Information given:
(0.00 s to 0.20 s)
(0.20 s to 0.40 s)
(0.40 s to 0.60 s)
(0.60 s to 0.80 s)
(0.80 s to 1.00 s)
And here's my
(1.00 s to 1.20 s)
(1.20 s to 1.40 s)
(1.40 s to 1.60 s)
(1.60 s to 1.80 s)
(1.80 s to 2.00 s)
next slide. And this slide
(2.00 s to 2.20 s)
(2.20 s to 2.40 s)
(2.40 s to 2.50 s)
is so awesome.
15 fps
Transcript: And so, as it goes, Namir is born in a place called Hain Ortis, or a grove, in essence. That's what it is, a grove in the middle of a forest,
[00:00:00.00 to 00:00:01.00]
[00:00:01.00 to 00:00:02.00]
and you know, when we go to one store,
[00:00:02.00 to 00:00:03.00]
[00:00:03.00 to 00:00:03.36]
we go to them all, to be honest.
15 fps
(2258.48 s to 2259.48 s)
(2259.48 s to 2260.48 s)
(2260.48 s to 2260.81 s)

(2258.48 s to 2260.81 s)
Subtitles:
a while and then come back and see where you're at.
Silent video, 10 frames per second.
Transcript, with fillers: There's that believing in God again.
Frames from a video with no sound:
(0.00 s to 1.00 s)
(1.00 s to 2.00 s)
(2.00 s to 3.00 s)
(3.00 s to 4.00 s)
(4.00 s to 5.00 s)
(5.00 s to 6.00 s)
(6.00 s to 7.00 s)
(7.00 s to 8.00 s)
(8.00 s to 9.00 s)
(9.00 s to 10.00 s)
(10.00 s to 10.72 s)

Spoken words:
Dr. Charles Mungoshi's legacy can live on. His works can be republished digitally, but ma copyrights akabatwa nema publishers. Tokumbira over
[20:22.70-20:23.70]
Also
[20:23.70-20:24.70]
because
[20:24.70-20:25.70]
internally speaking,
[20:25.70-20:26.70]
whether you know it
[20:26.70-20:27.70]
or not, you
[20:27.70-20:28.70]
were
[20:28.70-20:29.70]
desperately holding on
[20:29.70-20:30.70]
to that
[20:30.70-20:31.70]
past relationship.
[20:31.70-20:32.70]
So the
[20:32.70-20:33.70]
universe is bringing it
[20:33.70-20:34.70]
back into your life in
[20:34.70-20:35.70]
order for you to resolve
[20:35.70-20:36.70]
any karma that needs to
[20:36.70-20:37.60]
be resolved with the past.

Task statement:
The required output is every line from the one with "(10.00 s to 10.72 s)" to the final line of the entries, repeated exactly and with nothing else.

Answer:
(10.00 s to 10.72 s)

Spoken words:
Dr. Charles Mungoshi's legacy can live on. His works can be republished digitally, but ma copyrights akabatwa nema publishers. Tokumbira over
[20:22.70-20:23.70]
Also
[20:23.70-20:24.70]
because
[20:24.70-20:25.70]
internally speaking,
[20:25.70-20:26.70]
whether you know it
[20:26.70-20:27.70]
or not, you
[20:27.70-20:28.70]
were
[20:28.70-20:29.70]
desperately holding on
[20:29.70-20:30.70]
to that
[20:30.70-20:31.70]
past relationship.
[20:31.70-20:32.70]
So the
[20:32.70-20:33.70]
universe is bringing it
[20:33.70-20:34.70]
back into your life in
[20:34.70-20:35.70]
order for you to resolve
[20:35.70-20:36.70]
any karma that needs to
[20:36.70-20:37.60]
be resolved with the past.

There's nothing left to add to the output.